(Stored data)
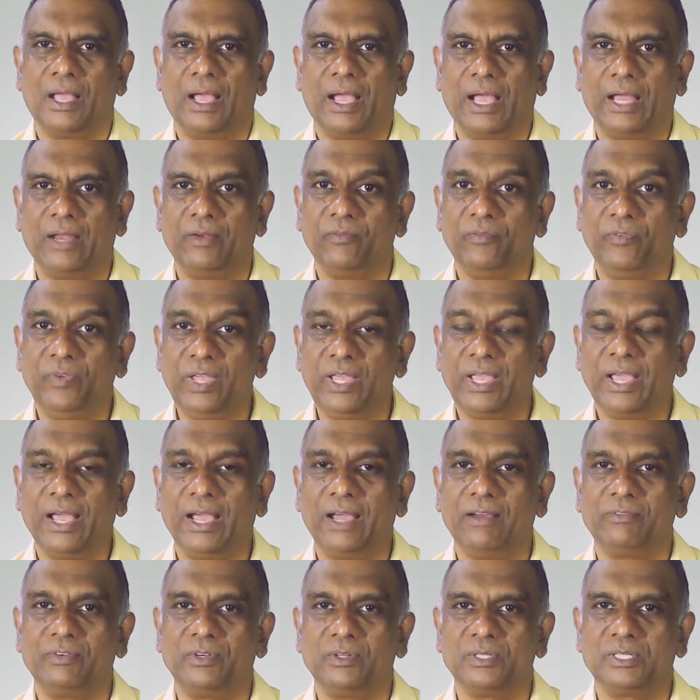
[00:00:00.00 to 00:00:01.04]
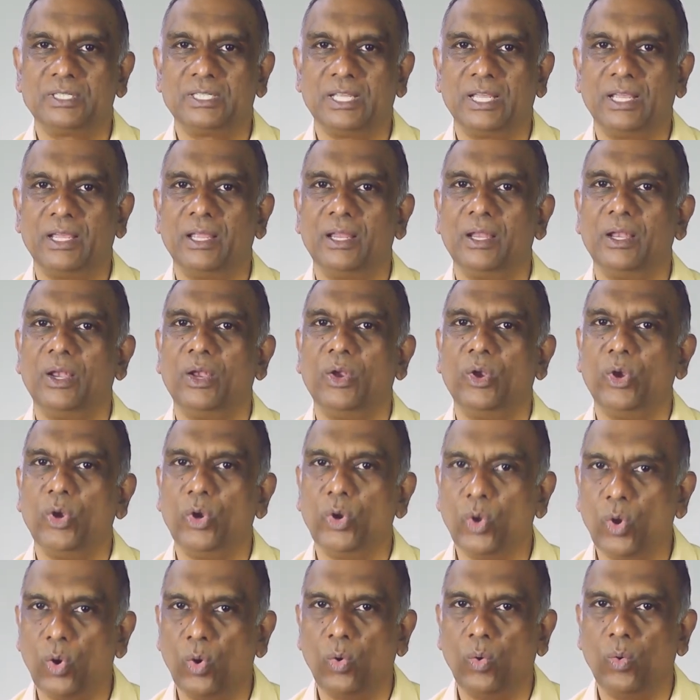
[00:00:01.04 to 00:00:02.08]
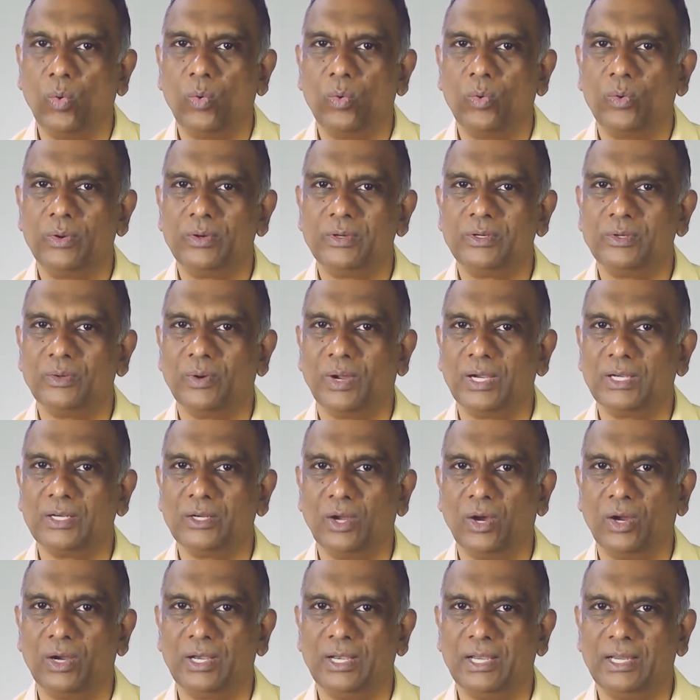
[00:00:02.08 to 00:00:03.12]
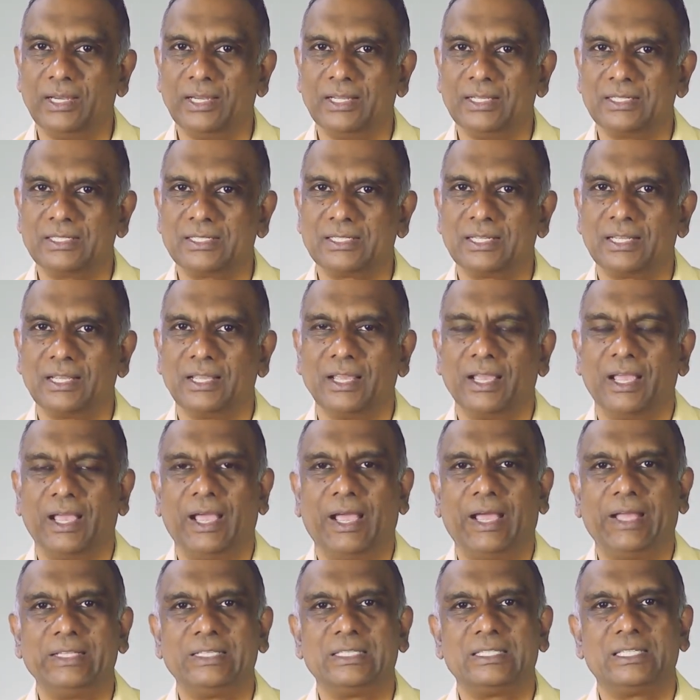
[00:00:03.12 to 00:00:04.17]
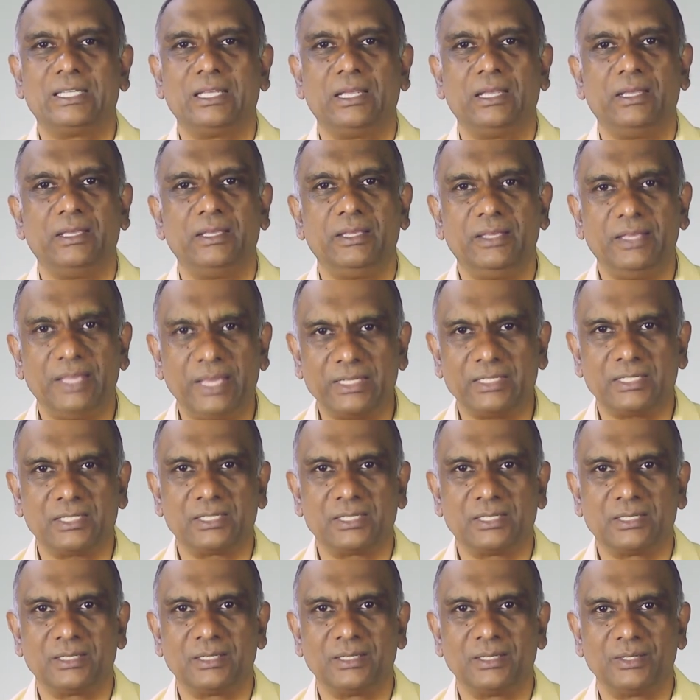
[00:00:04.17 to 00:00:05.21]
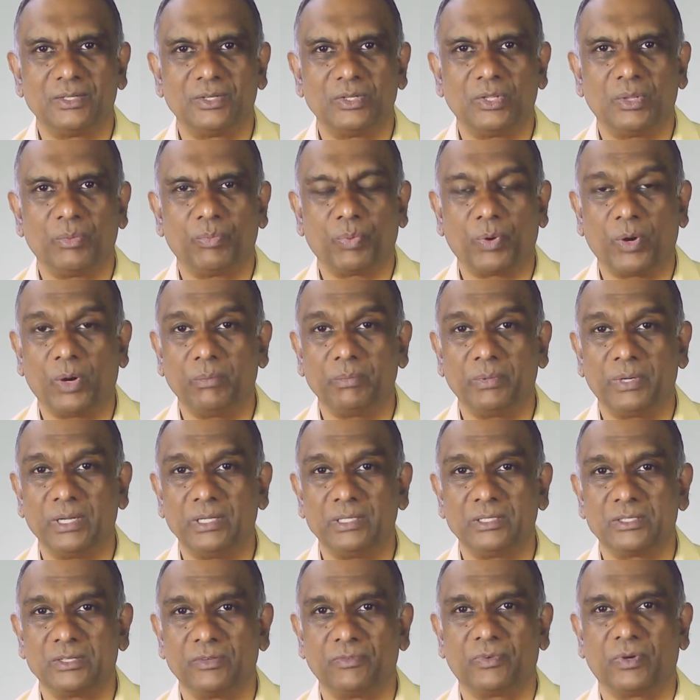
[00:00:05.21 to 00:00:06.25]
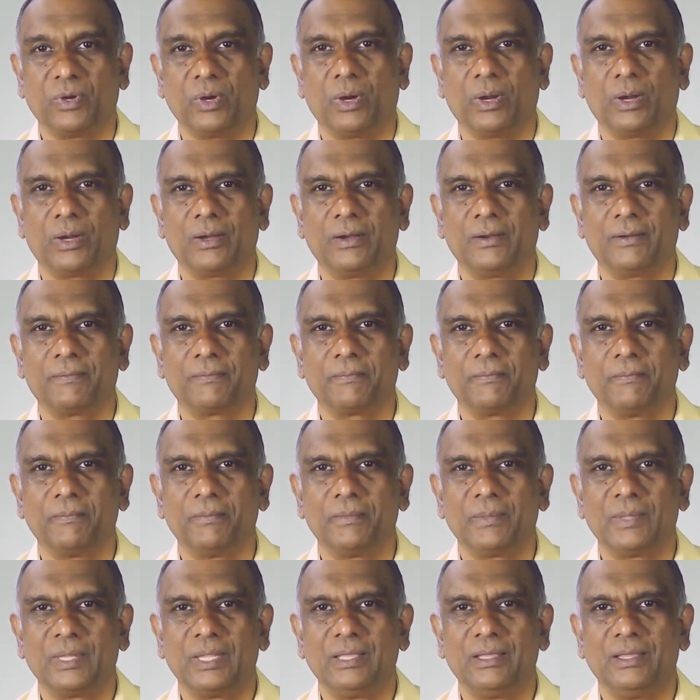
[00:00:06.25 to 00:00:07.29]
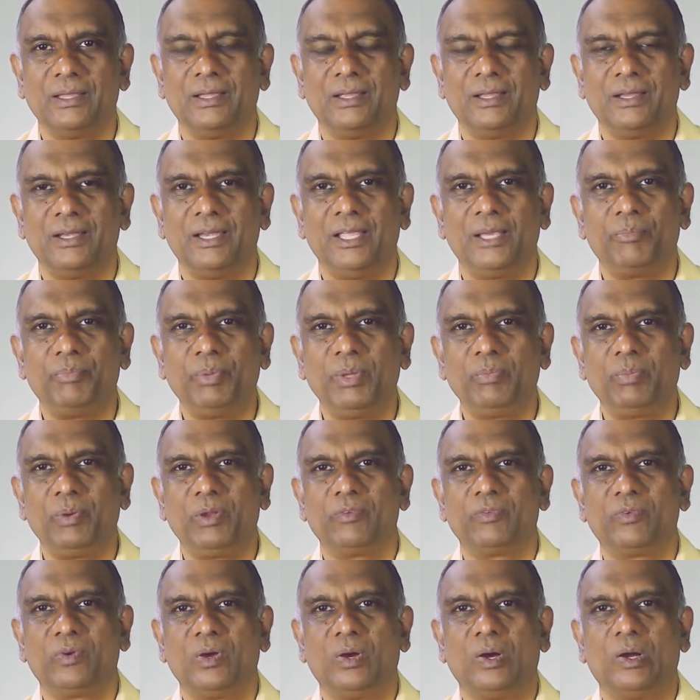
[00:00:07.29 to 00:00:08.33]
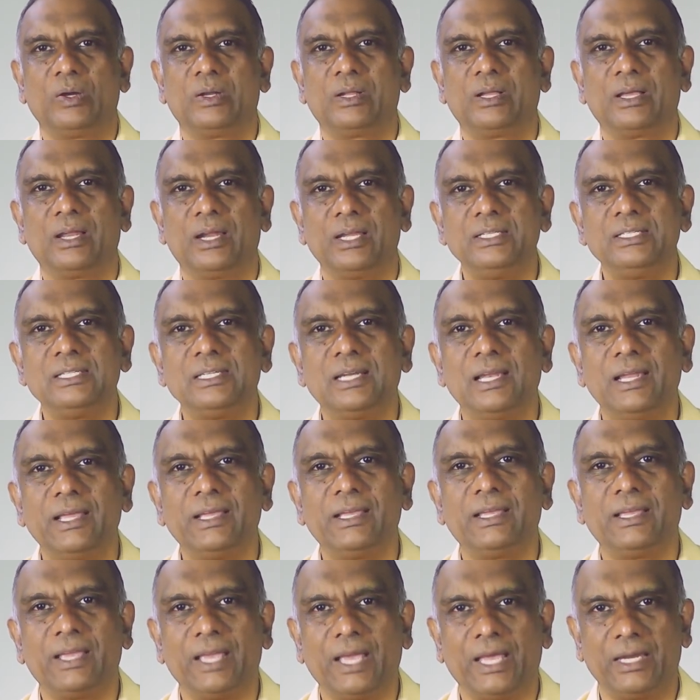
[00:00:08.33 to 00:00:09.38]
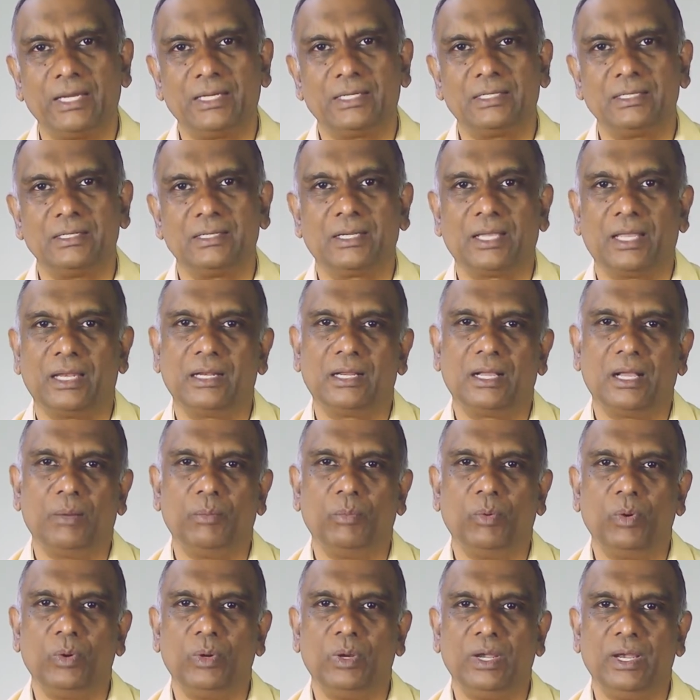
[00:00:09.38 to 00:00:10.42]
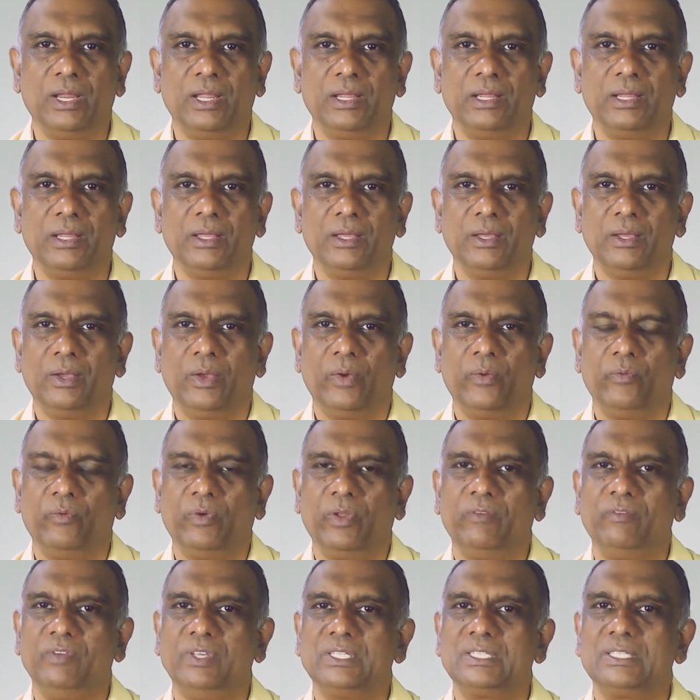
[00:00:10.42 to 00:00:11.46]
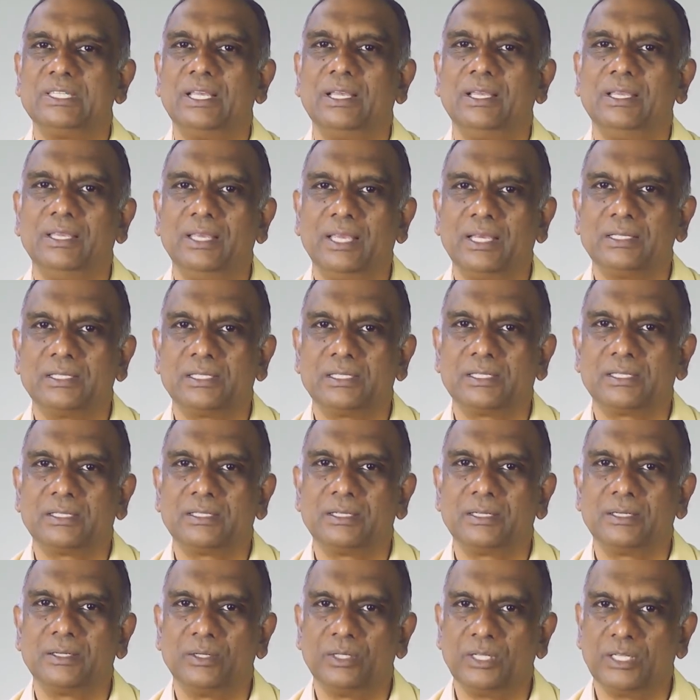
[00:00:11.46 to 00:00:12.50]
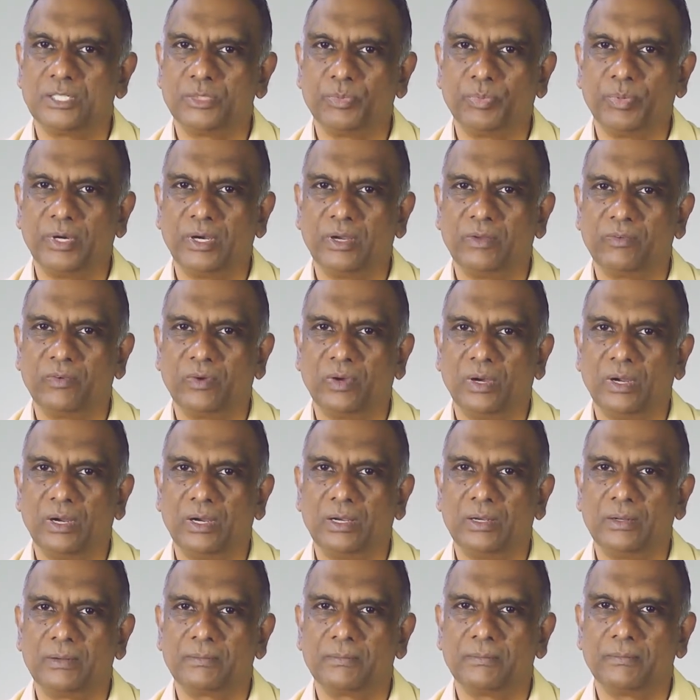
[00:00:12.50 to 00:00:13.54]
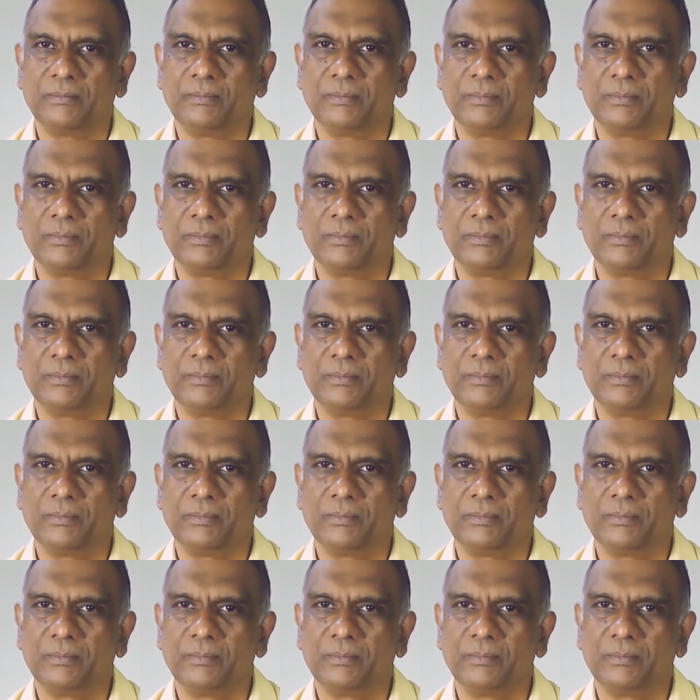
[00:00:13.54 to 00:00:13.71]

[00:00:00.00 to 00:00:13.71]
And we have to say no to ungodliness and say yes to the promptings of God. Dear people of God, Christ-like character can come only when we say yes to the Spirit of God.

**PROBLEM REQUIREMENTS**
Write out nothing but the lines from the one with "[00:00:10.42 to 00:00:11.46]" through the last line of the entries, exactly as they stand; pictures are not part of the copy.

**REPLY**
[00:00:10.42 to 00:00:11.46]
[00:00:11.46 to 00:00:12.50]
[00:00:12.50 to 00:00:13.54]
[00:00:13.54 to 00:00:13.71]

[00:00:00.00 to 00:00:13.71]
And we have to say no to ungodliness and say yes to the promptings of God. Dear people of God, Christ-like character can come only when we say yes to the Spirit of God.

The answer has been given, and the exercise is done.